** Material to process follows **

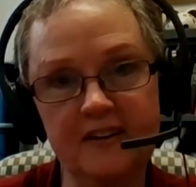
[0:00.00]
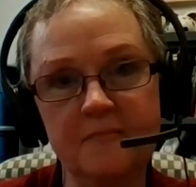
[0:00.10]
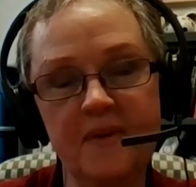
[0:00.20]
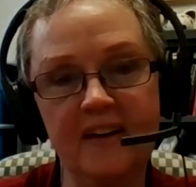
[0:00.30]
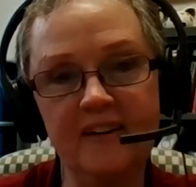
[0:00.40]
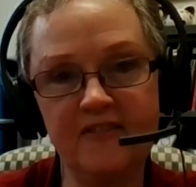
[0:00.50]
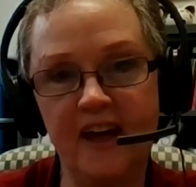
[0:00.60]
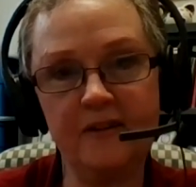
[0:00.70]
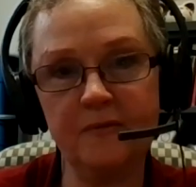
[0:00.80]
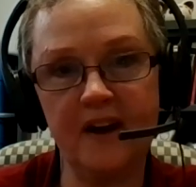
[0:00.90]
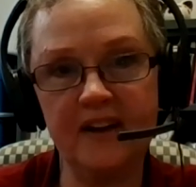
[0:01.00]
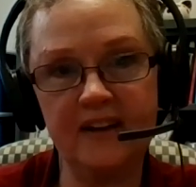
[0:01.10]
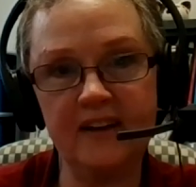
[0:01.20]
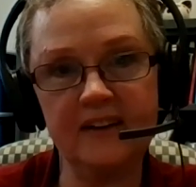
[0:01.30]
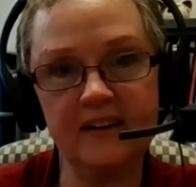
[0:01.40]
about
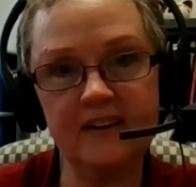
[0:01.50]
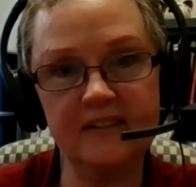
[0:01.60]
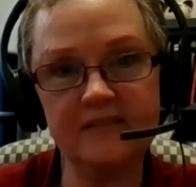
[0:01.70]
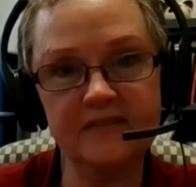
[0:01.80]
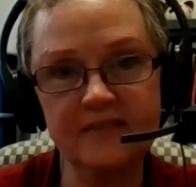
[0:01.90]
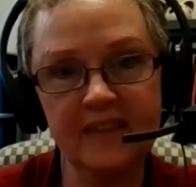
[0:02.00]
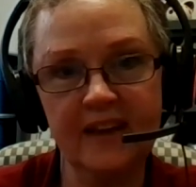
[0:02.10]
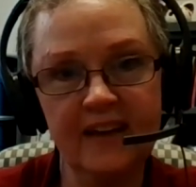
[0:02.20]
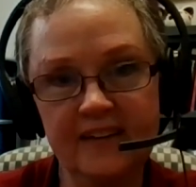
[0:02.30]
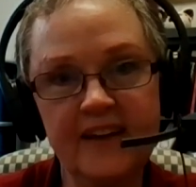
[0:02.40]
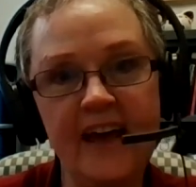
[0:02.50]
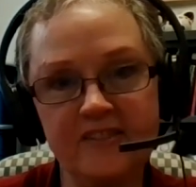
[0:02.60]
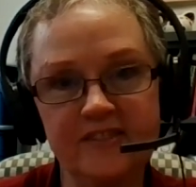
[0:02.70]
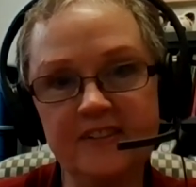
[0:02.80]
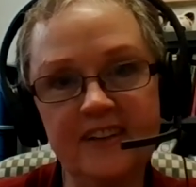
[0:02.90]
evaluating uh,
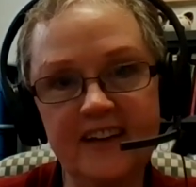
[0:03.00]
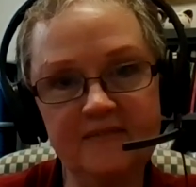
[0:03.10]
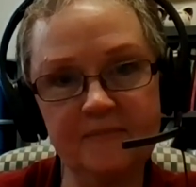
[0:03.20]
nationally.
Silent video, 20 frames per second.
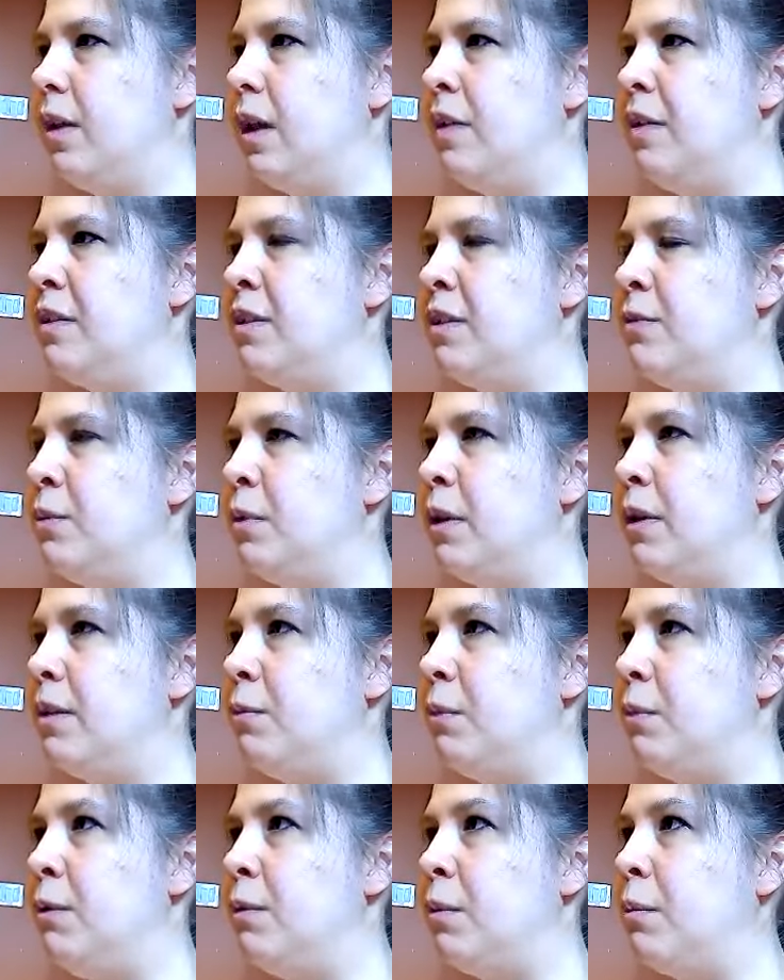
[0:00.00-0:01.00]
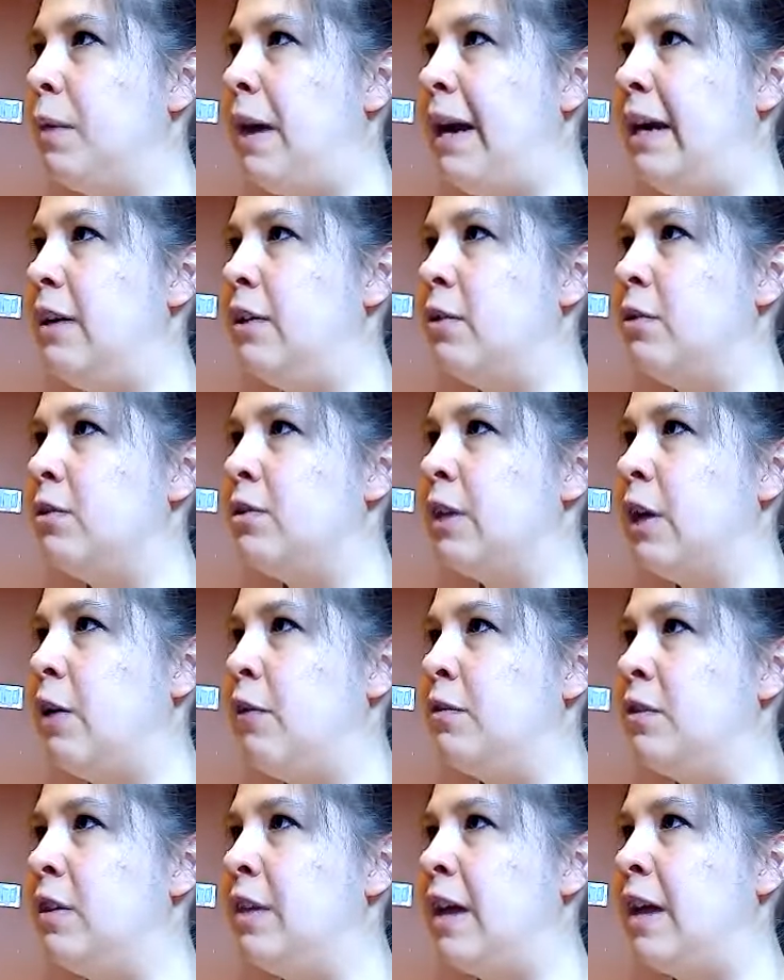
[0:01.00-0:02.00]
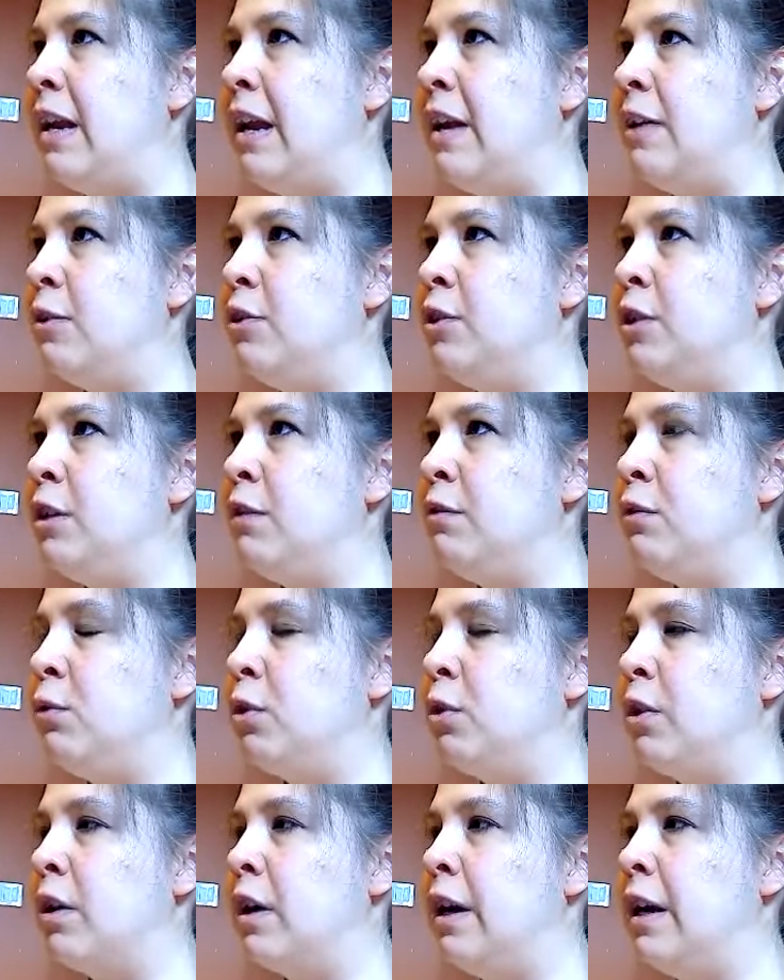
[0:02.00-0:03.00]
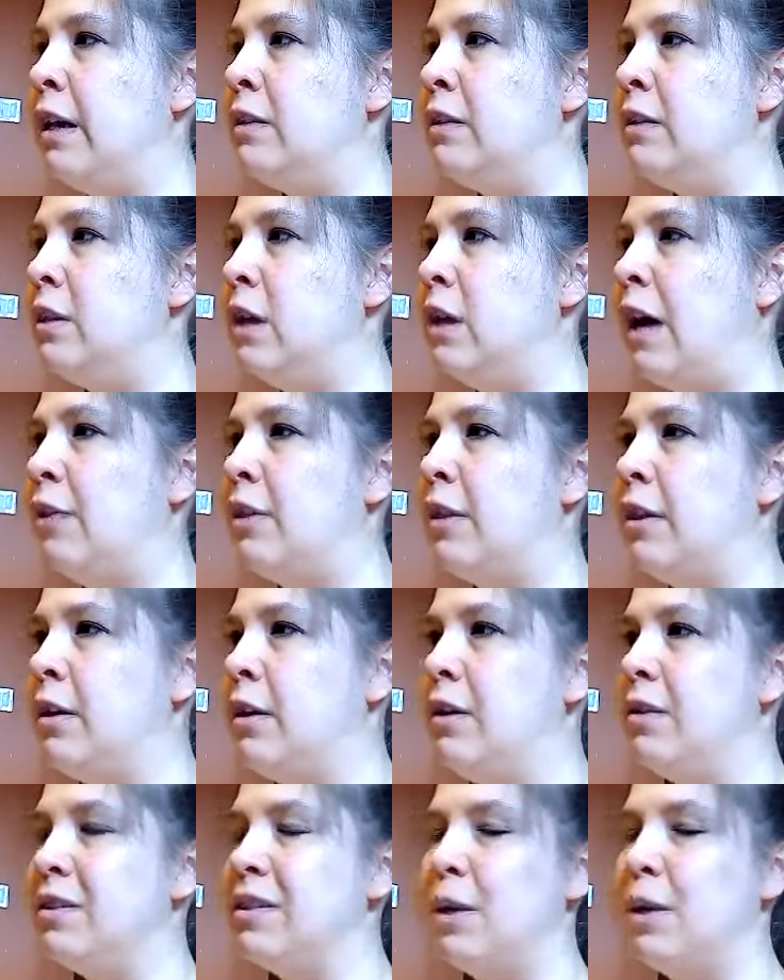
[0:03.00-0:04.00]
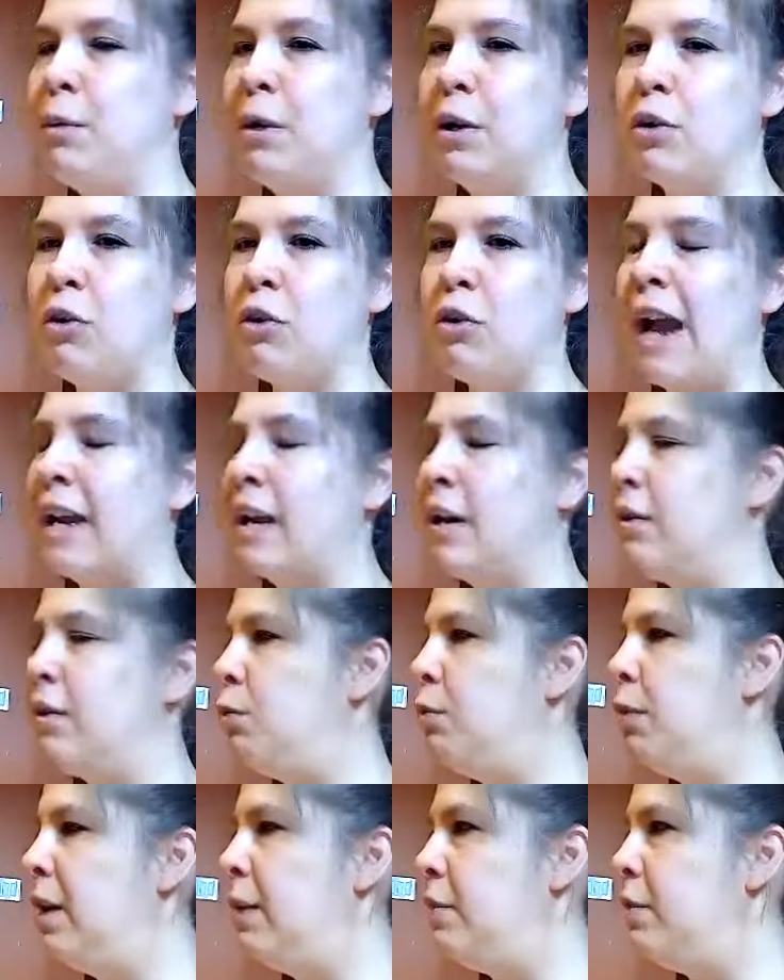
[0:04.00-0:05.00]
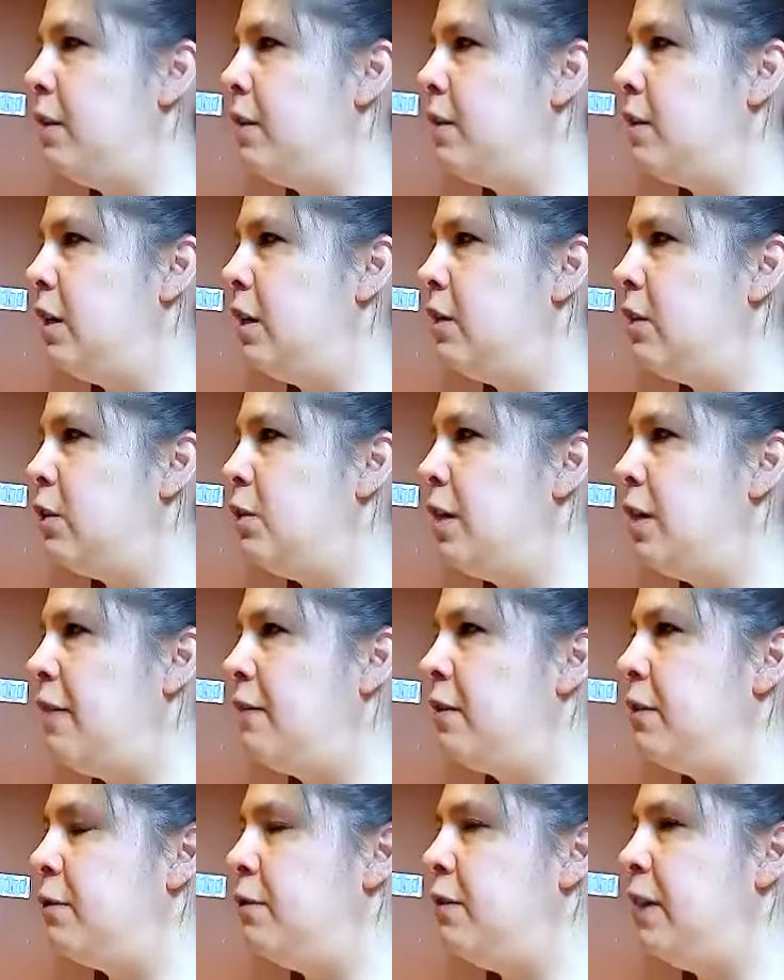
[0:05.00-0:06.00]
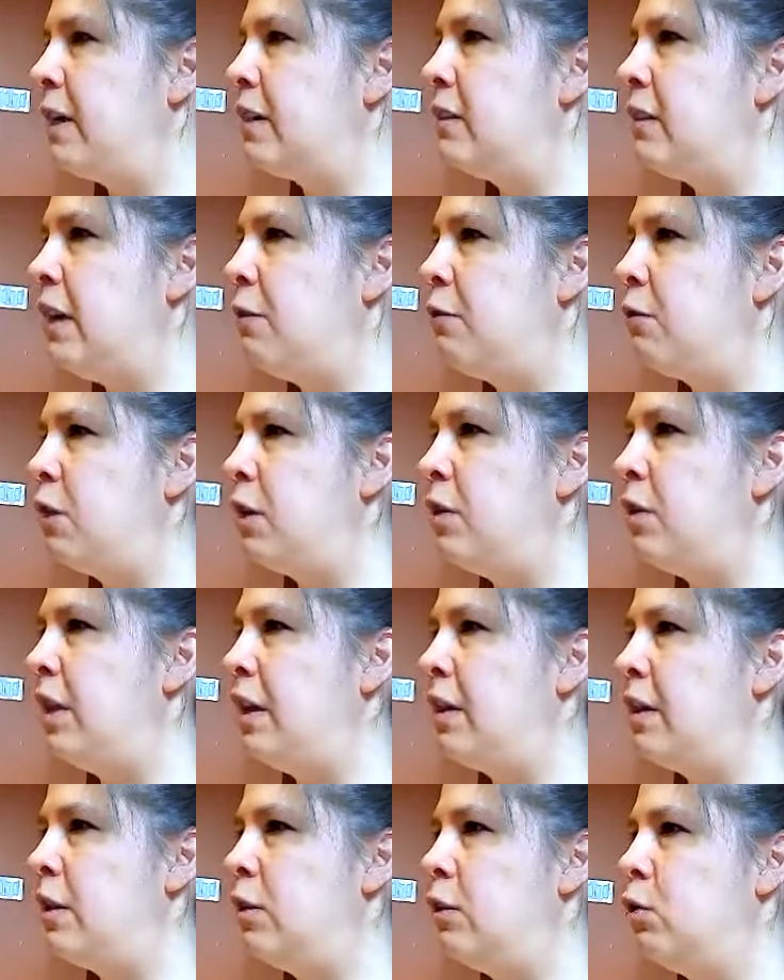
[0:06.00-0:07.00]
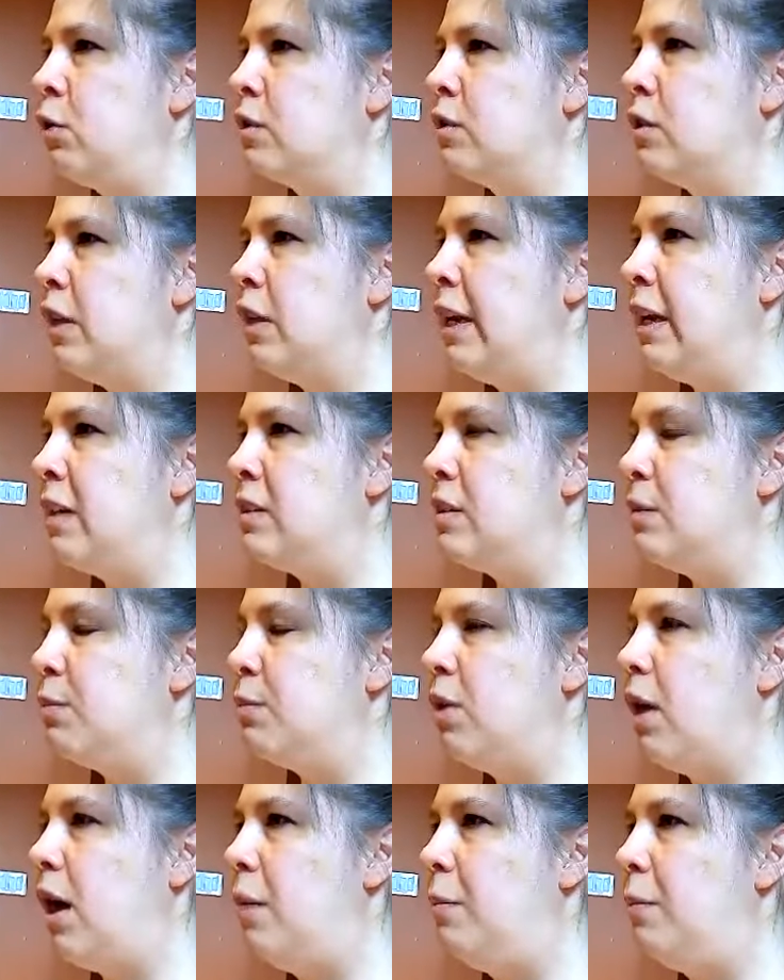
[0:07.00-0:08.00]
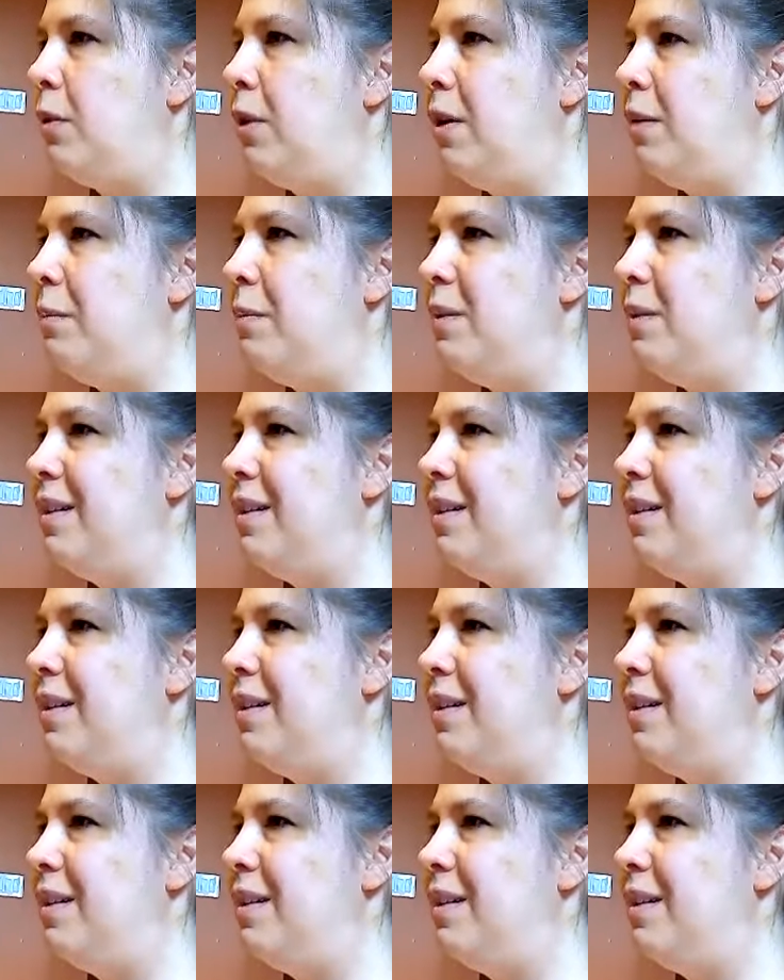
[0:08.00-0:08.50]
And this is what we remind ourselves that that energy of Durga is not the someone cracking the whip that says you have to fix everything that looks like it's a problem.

** End of Material to process **

■ Problem description:
Set the entries down exactly, but not the pictures.

■ Response:
[0:00.00]
[0:00.10]
[0:00.20]
[0:00.30]
[0:00.40]
[0:00.50]
[0:00.60]
[0:00.70]
[0:00.80]
[0:00.90]
[0:01.00]
[0:01.10]
[0:01.20]
[0:01.30]
[0:01.40]
about
[0:01.50]
[0:01.60]
[0:01.70]
[0:01.80]
[0:01.90]
[0:02.00]
[0:02.10]
[0:02.20]
[0:02.30]
[0:02.40]
[0:02.50]
[0:02.60]
[0:02.70]
[0:02.80]
[0:02.90]
evaluating uh,
[0:03.00]
[0:03.10]
[0:03.20]
nationally.
Silent video, 20 frames per second.
[0:00.00-0:01.00]
[0:01.00-0:02.00]
[0:02.00-0:03.00]
[0:03.00-0:04.00]
[0:04.00-0:05.00]
[0:05.00-0:06.00]
[0:06.00-0:07.00]
[0:07.00-0:08.00]
[0:08.00-0:08.50]
And this is what we remind ourselves that that energy of Durga is not the someone cracking the whip that says you have to fix everything that looks like it's a problem.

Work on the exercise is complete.